New research hub, based at the University of Toronto, to study gender equity in Canadian sport.
Gretchen Kerr wants to close the gender equity gap in sport.
The professor at the University of Toronto’s Faculty of Kinesiology & Physical Education, says sport has not kept pace with the advances in gender equity seen in other domains in Canada. Girls and women in sport have lower participation rates, report significantly higher experiences of violence than their male counterparts and the number of women in coaching positions is on the decline, according to Kerr.
Now Kerr and her colleagues – Professors Guylaine Demers of Laval University and Ann Pegoraro from the University of Guelph – will have the opportunity to develop an internationally recognized research and innovation centre that will collect, generate and disseminate research on gender equity in sport. The researchers were awarded the national Gender Equity in Sport Research Hub by the Department of Canadian Heritage’s Sport Canada branch.
“Extensive survey data and qualitative analyses demonstrate that gender inequities in sport remain persistent and pervasive,” says Kerr. “The establishment of a research hub on gender equity in sport is a unique opportunity for the Canadian scientific community, along with key partners in the sport sector, to advance an egalitarian and equitable Canadian sport system.”

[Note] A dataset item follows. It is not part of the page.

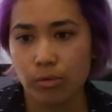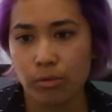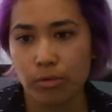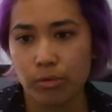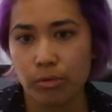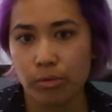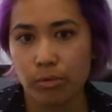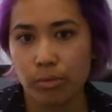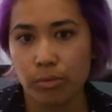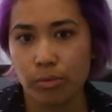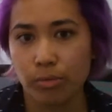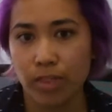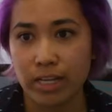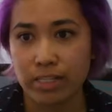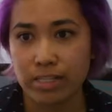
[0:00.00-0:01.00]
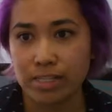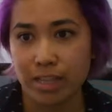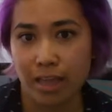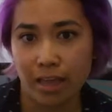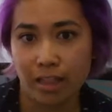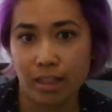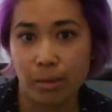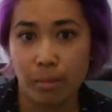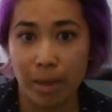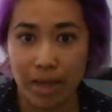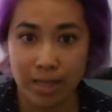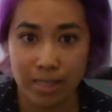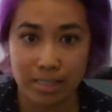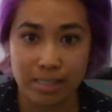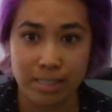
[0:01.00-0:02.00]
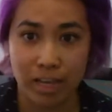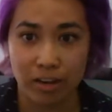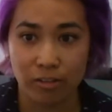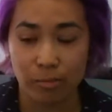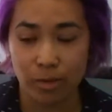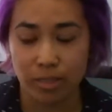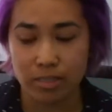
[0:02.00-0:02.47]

well, that's like the bad side of me.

The proposed research hub will comprise a unique network of researchers from the academic community, representatives from the sport community, government and NGO bodies, as well as gender equity experts from outside sport and universities. Together, they will seek to advance gender equity in sport with a special emphasis on participation and leadership.
“With respect to participation, we are referring to the engagement of girls and women as participants in all levels of sport – from recreational or local club levels, to provincial and national level sport,” says Kerr. “Leadership refers to women in positions such as coaching, officiating and sport administration at local, provincial and national levels of Canadian sport.”
The research hub will build databases of research associated with the two main themes of participation and leadership, and commission, deliver and support research projects that attempt to answer questions associated with these themes. Two other priorities – inadequate media coverage and gender-based violence – will be examined as barriers under the two main themes.
“We have unparalleled support for this proposed hub, as evidenced by the expressed interest from researchers from 10 universities across Canada, as well as letters of support from six key organizations in the sport sector at national and international levels,” says Kerr. “We also have unmatched research support and infrastructure at the University of Toronto, Canada’s top research intensive university.”
Luc Tremblay, an associate professor and associate dean of research at KPE, says he is thrilled for KPE to lead such an important research endeavour.
“Given KPE’s long history of fighting for the rights of participants in physical activity and sport, this hub will advance the faculty’s mission and research strengths.”